Exercise: The expected result is the full listing, retyped exactly, without a single picture.

Provided records:
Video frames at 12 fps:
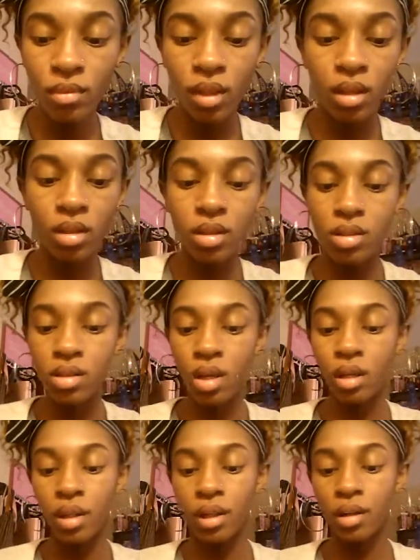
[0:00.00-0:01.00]
And this
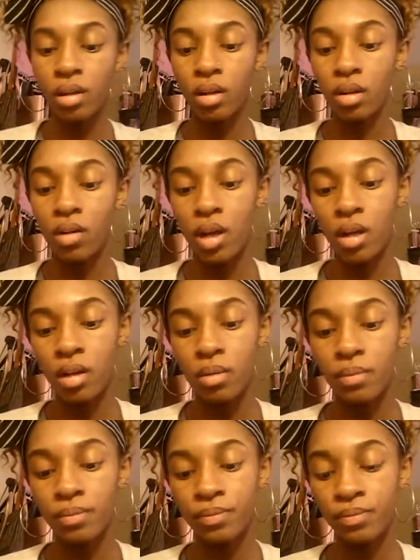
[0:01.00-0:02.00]
LA Girl
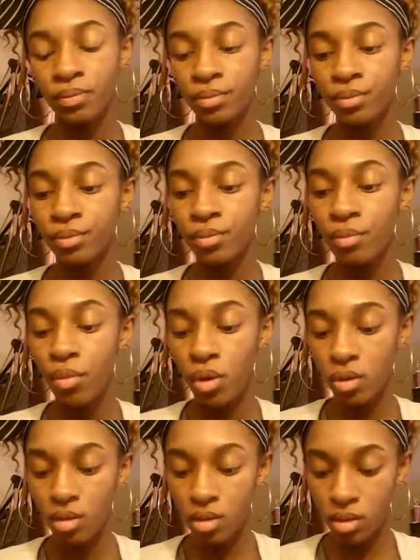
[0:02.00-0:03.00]
Pro
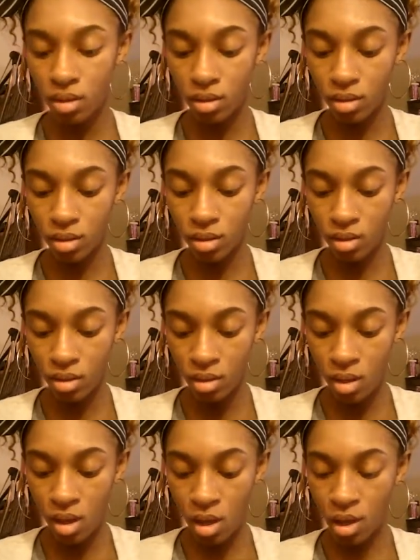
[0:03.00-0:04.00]
Concealer
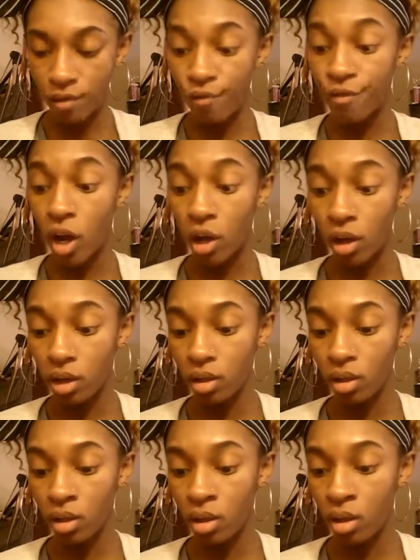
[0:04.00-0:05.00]
and Fawn.
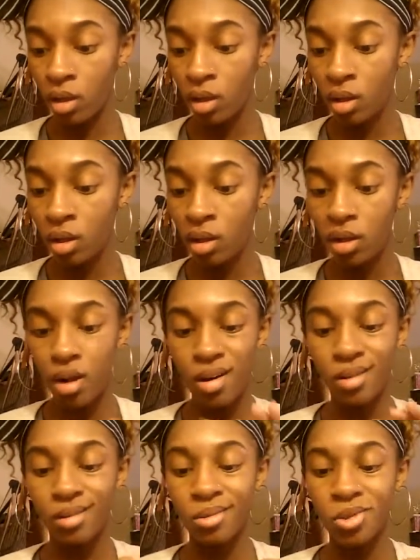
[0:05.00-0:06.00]
I already
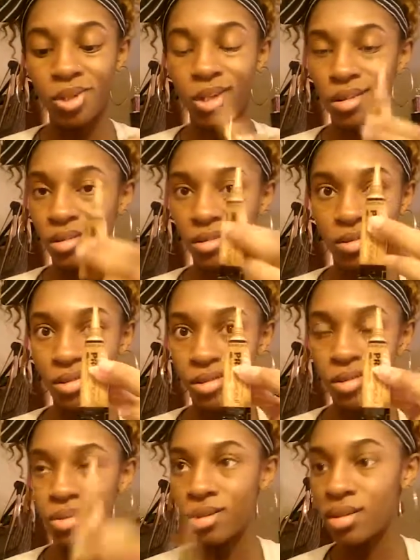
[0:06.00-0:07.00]
usually just
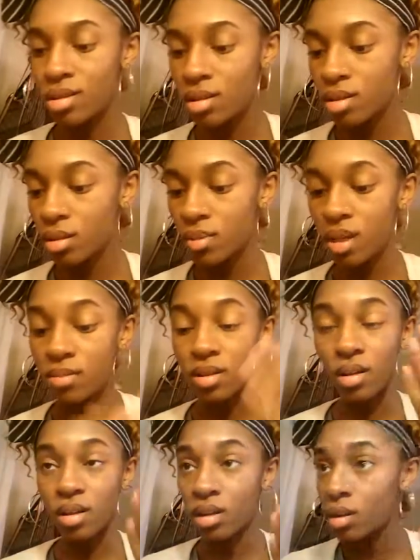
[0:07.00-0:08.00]
use this. Sometimes
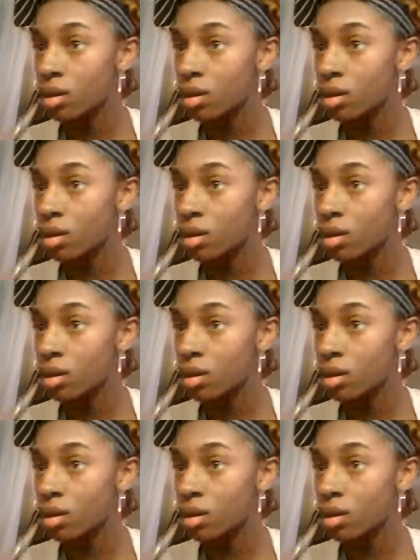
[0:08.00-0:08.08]
I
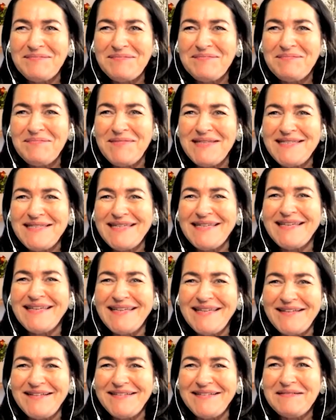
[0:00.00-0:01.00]
meeting
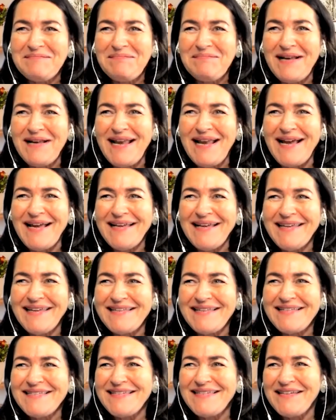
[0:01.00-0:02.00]
Malak
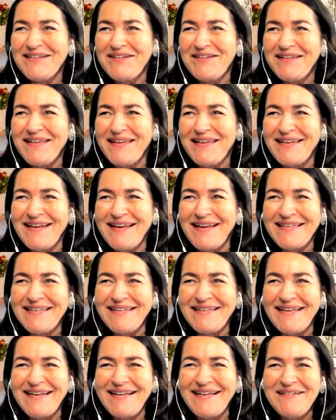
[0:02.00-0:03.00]
and seeing again
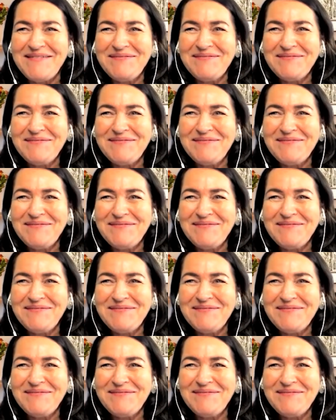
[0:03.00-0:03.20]
Aitana.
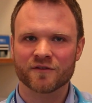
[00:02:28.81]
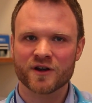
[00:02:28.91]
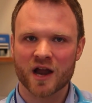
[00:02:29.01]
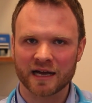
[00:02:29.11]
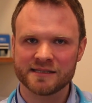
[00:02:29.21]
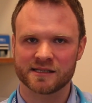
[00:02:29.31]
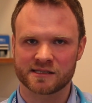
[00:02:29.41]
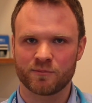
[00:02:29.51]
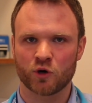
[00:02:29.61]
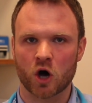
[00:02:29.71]
of nicer
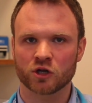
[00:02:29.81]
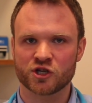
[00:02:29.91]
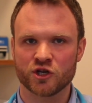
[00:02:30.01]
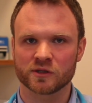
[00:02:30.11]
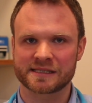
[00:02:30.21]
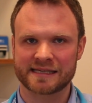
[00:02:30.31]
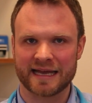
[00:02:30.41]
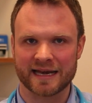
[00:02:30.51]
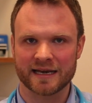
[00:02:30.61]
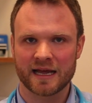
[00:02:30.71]
to put onto your
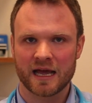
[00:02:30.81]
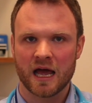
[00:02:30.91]
skin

Exercise solution:
Video frames at 12 fps:
[0:00.00-0:01.00]
And this
[0:01.00-0:02.00]
LA Girl
[0:02.00-0:03.00]
Pro
[0:03.00-0:04.00]
Concealer
[0:04.00-0:05.00]
and Fawn.
[0:05.00-0:06.00]
I already
[0:06.00-0:07.00]
usually just
[0:07.00-0:08.00]
use this. Sometimes
[0:08.00-0:08.08]
I
[0:00.00-0:01.00]
meeting
[0:01.00-0:02.00]
Malak
[0:02.00-0:03.00]
and seeing again
[0:03.00-0:03.20]
Aitana.
[00:02:28.81]
[00:02:28.91]
[00:02:29.01]
[00:02:29.11]
[00:02:29.21]
[00:02:29.31]
[00:02:29.41]
[00:02:29.51]
[00:02:29.61]
[00:02:29.71]
of nicer
[00:02:29.81]
[00:02:29.91]
[00:02:30.01]
[00:02:30.11]
[00:02:30.21]
[00:02:30.31]
[00:02:30.41]
[00:02:30.51]
[00:02:30.61]
[00:02:30.71]
to put onto your
[00:02:30.81]
[00:02:30.91]
skin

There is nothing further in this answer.